The last eighteen years of his life were the most
influential period of his life when he wrote Biographia literaria (1817), Lay Sermons (1817), Aids to
Reflection (1825), and The
Constitution of Church and State (1829).
He died on 25th July, 1834.
Coleridge as a poet
Coleridge
is one of the remarkable poets of Romantic period. Coleridge along with Wordsworth became the founder of Romantic Movement
with the publication of “Lyrical Ballads”

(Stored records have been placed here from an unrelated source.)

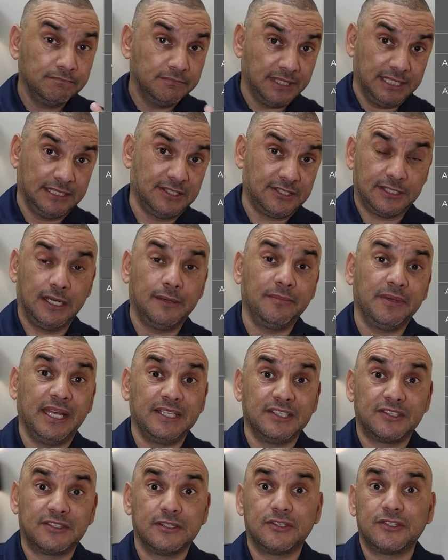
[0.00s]
in some
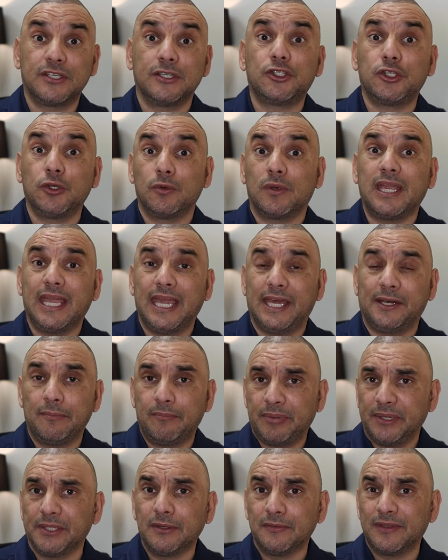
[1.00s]
instances, you can
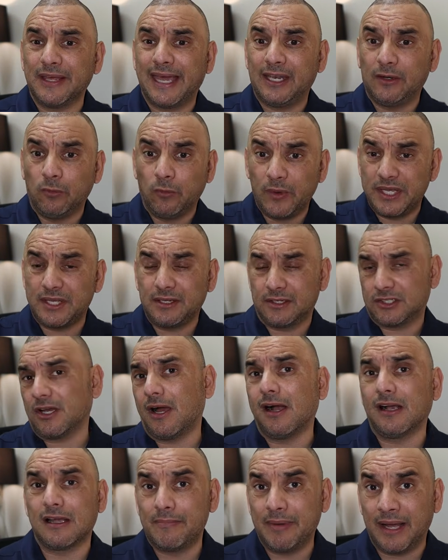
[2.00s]
appeal that, and we can
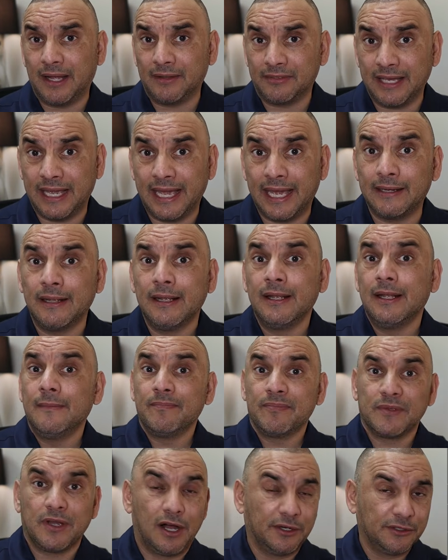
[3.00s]
talk about that
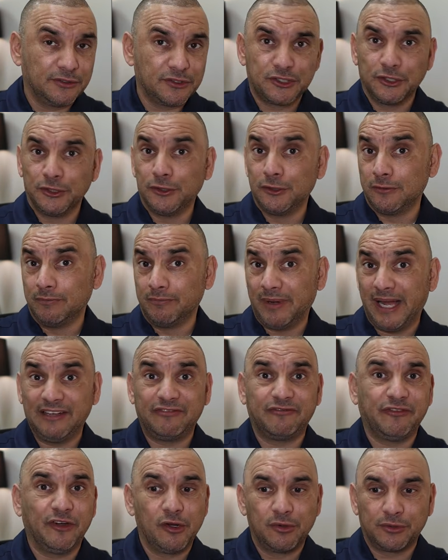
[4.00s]
on Zoom, by
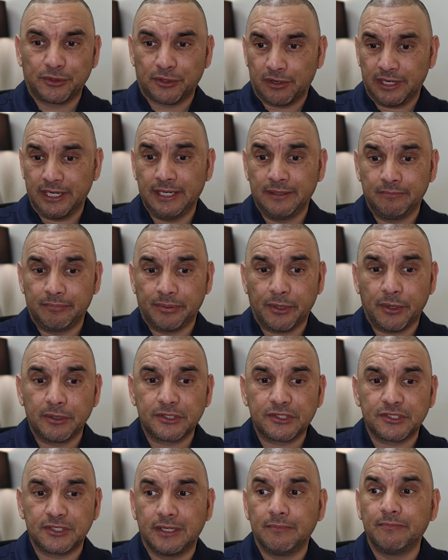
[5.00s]
phone, or in
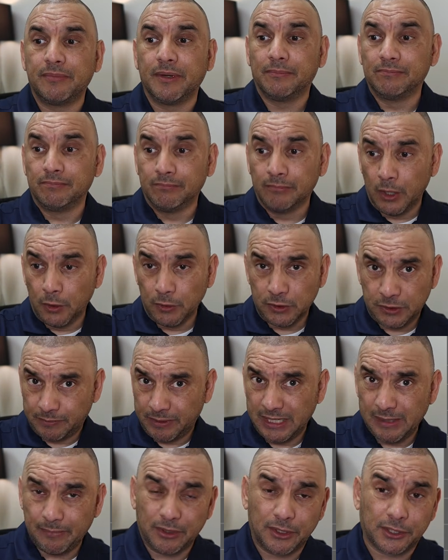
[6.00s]
person, but most
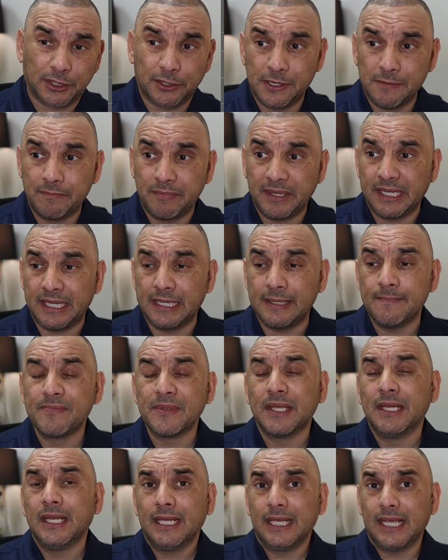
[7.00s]
people are going to be
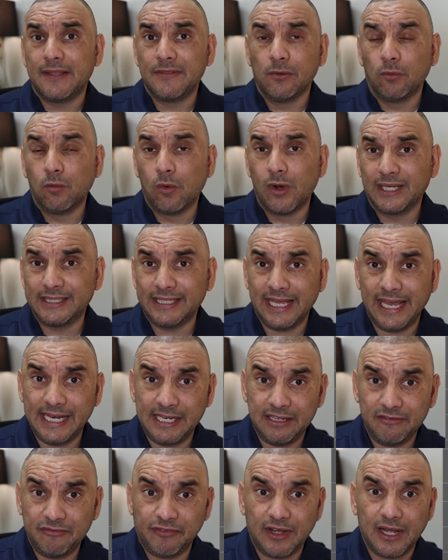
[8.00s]
in the
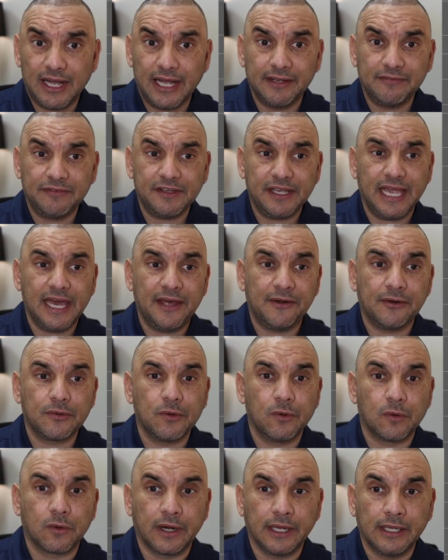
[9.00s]
185
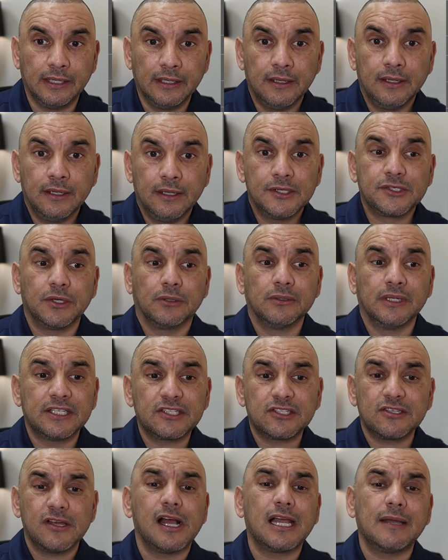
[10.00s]
category. So
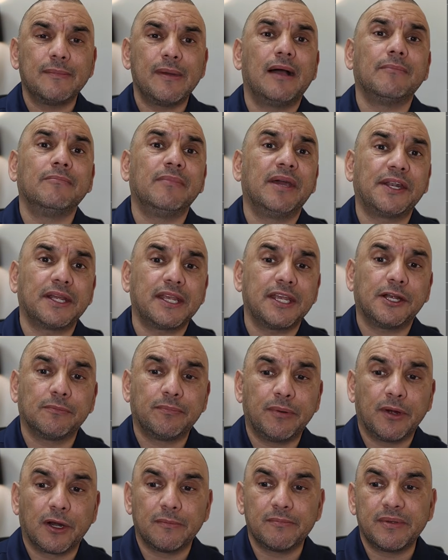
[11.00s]
let's talk about
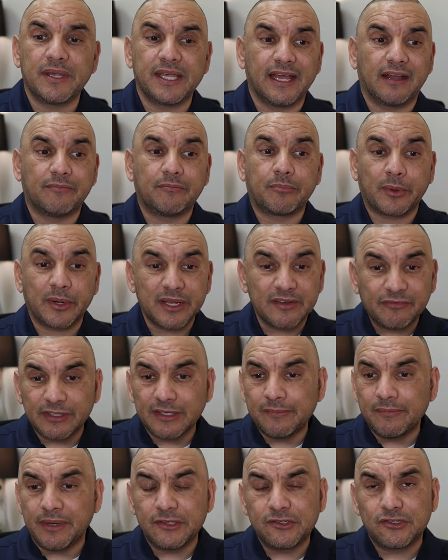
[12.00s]
Medicare Part B. I
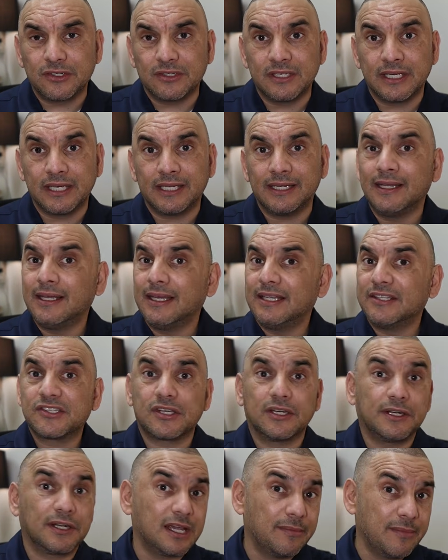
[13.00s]
briefly mentioned it. It's
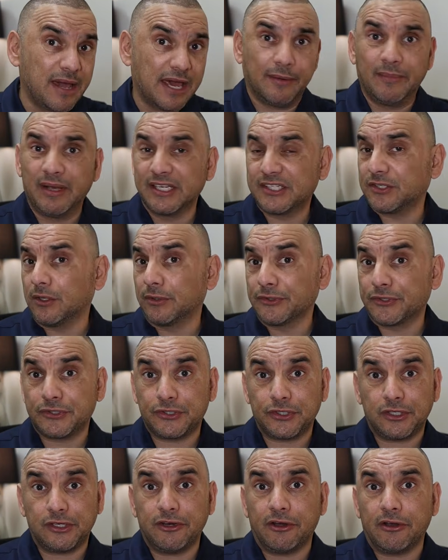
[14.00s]
going to come out of my Social
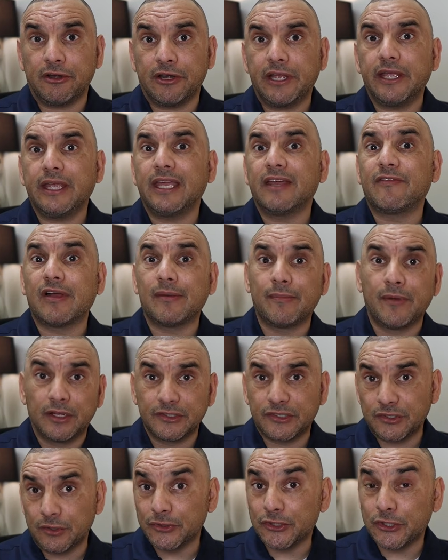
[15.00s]
Security if I'm
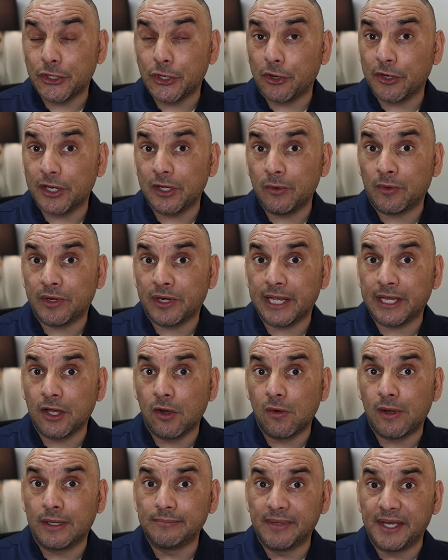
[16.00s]
on Social Security when I
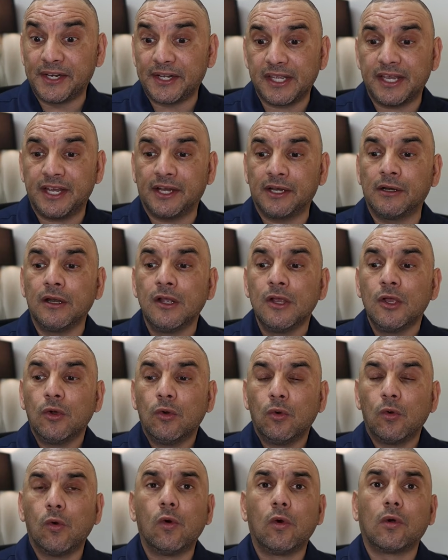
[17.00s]
go on Medicare,
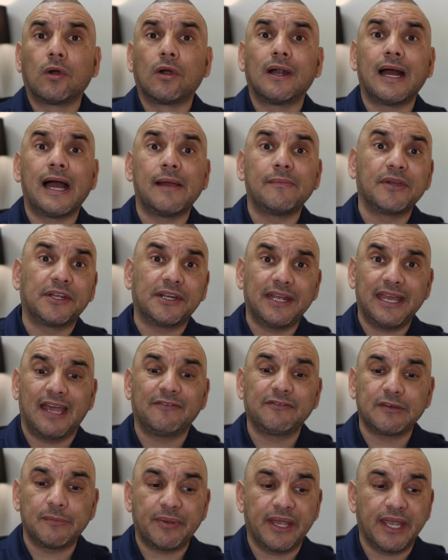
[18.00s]
or I'm going to
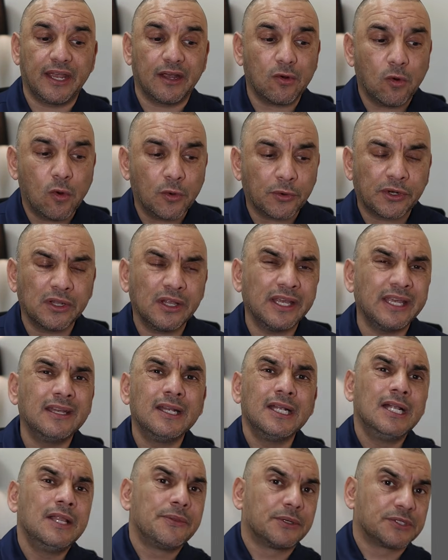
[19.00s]
have to pay it quarterly.
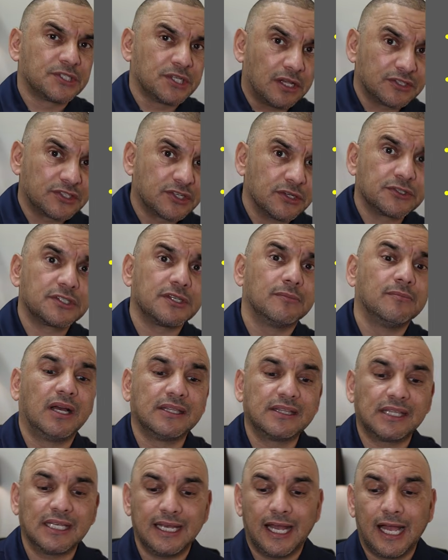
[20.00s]
There's also some
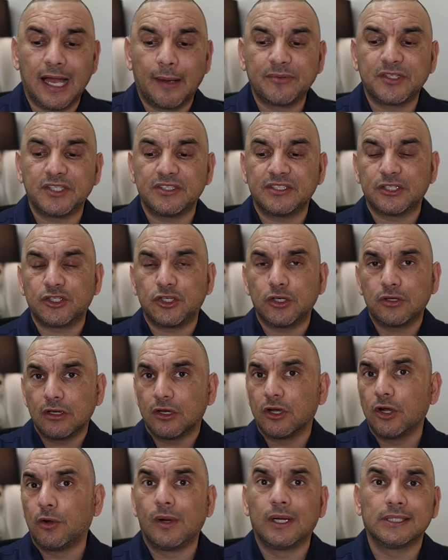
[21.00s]
monthly options that you
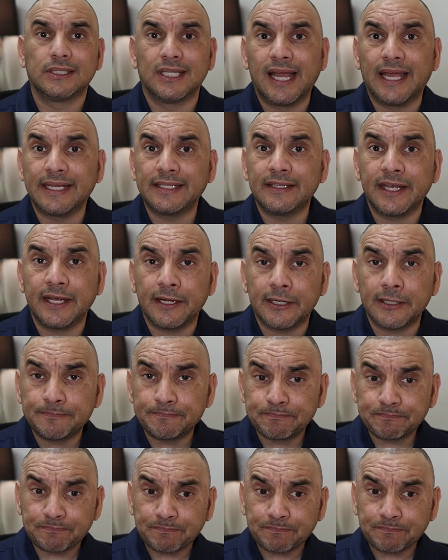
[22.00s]
can go online there.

in 1798. They defined poetry in a new light in this work. Much
emphasis was given on simple language, imagination, originality and poetic
freedom. Coleridge’s poetry depicted the irrational
and supernatural in man and life. He is primarily known for his poetic fancy. In Coleridge we find the rare combination of the dreamer and
the profound scholar. The distinctive elements of his poetry include
supernatural, fancy imagery, nature, mystery, musical touch and suspension of
disbelief. In Coleridge’s view, the essential element of literature was a union
of emotion and thought that he described as imagination.
Elements of
Coleridge’s poetry
Coleridge is the greatest English poet of supernatural, Imagination and
fancy. Influenced by 18th century German poetry, he made extensive
use of the supernatural in his poetry. Supernaturalism is a powerful element in
his poetry and he has treated it in such a way that reader feels
it very natural. It comes most powerfully in ‘ Christable’, Kubla Khan and ‘ The
Rime of Ancient Mariner’. He has employed refined, suggestive and
psychological methods of mystery and horror in his poetry. The outstanding quality of Coleridge’s supernaturalism,
however, is that his writings do not excite one’s senses to a feverish pitch
and do not remain remote from human reality. He is capable of creating the
still, sad music of humanity.
Poetic career of Coleridge was short yet he has given very
remarkable poems. It can be divided in two types:
Supernatural poems: Like ‘Kubla
Khan’, ‘The Rime of Ancient Mariner’,
and ‘Christable’ are example of
excellent romantic imagination. Coleridge’s most outstanding contribution to
romantic poetry is his treatment of the supernatural. These are the poems that
made him immortal in the world of literature.
Conversational poems: Like ‘A frost at midnight’ ‘Dejection:
an ode’ reveals reflective side of his disposition.
Like other romantic poets, Coleridge worshiped nature and
recognized poetry’s capacity to describe the beauty of the natural world. His
poems express a respect for delight in natural beauty, close observation ,
great attention to detail. His poems reflect a wide variety which emphasizes
his belief in the importance of individuality.